TRY IT →
Without any pictures, copy the records below once more, exactly as they are.

Start of Block

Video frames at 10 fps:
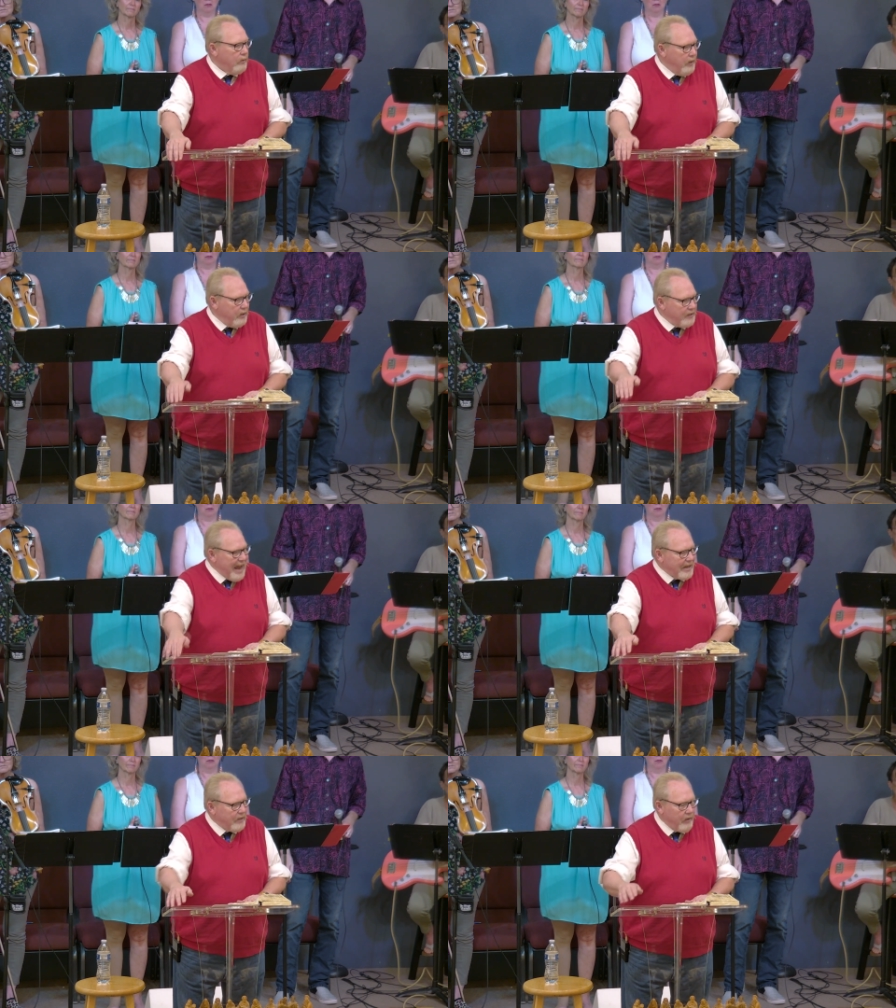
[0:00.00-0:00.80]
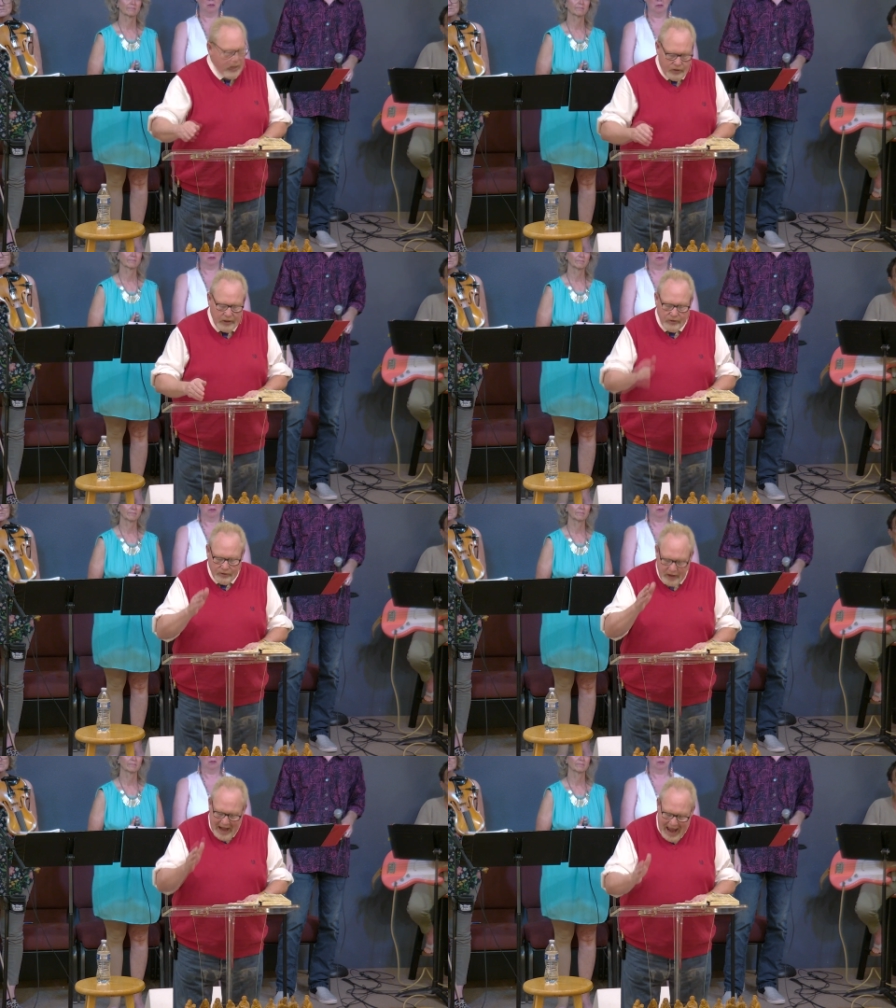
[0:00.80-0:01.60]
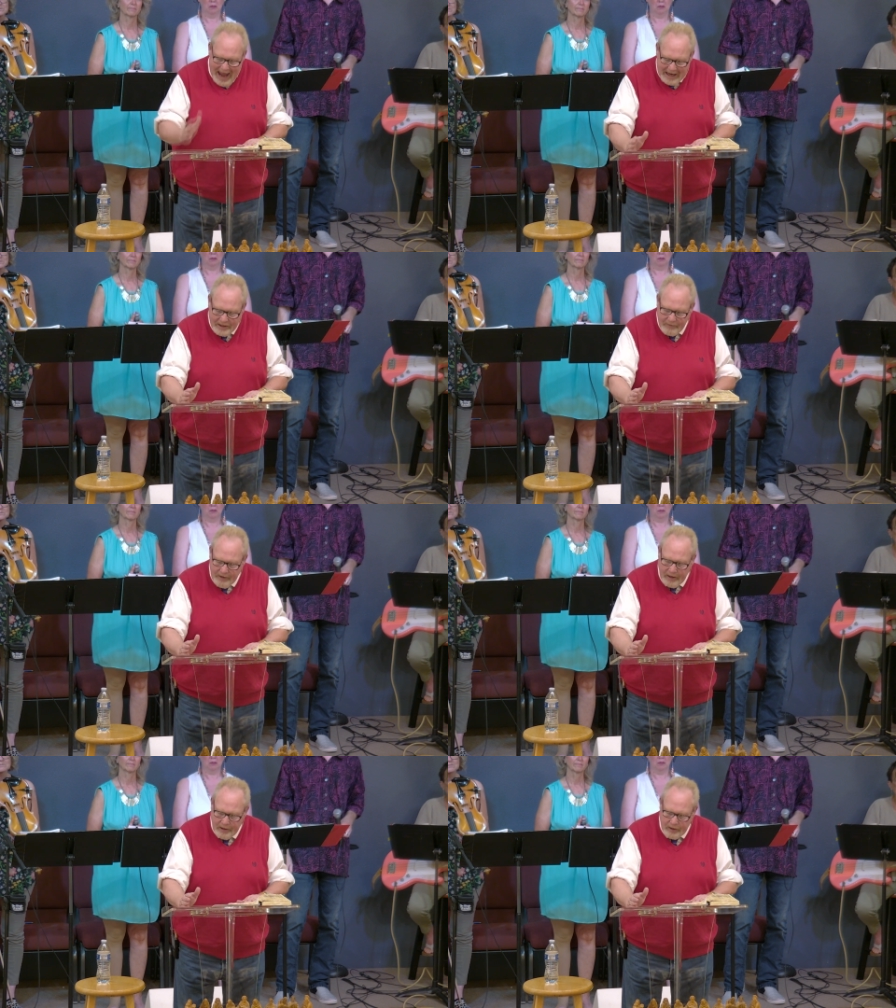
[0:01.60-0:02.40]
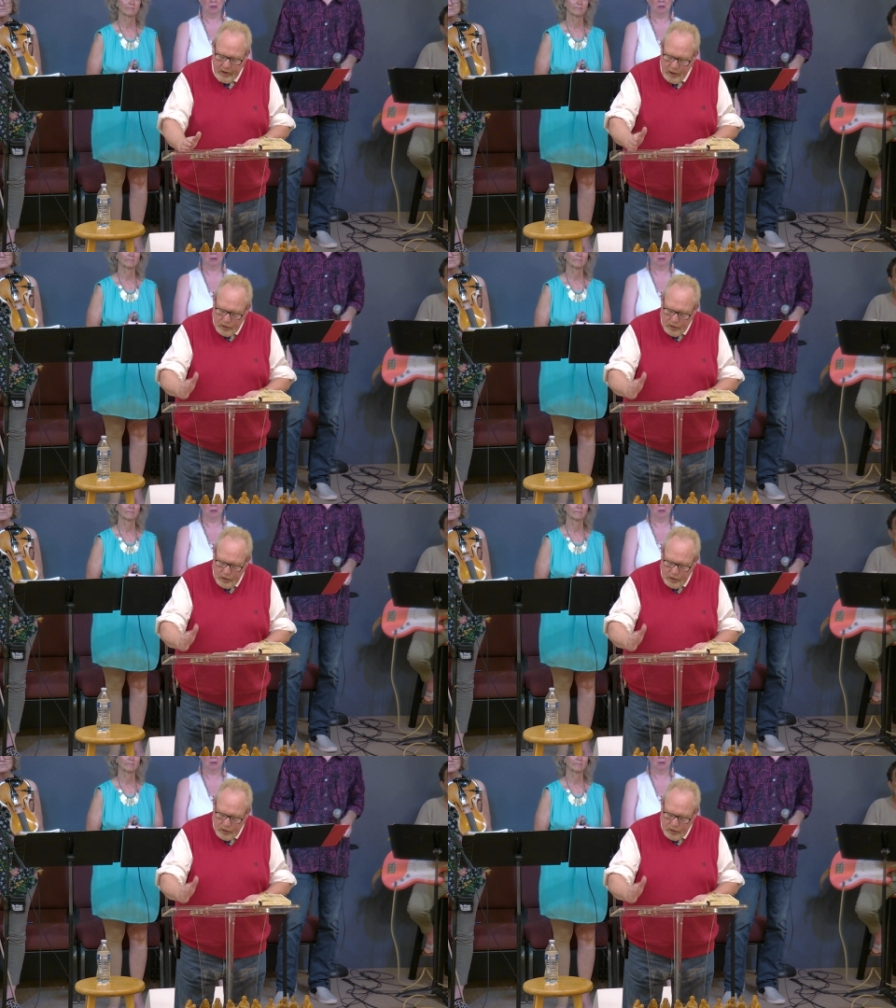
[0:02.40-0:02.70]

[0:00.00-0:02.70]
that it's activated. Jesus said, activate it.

End of Block

RESPONSE FOR THIS EXERCISE →
Video frames at 10 fps:
[0:00.00-0:00.80]
[0:00.80-0:01.60]
[0:01.60-0:02.40]
[0:02.40-0:02.70]

[0:00.00-0:02.70]
that it's activated. Jesus said, activate it.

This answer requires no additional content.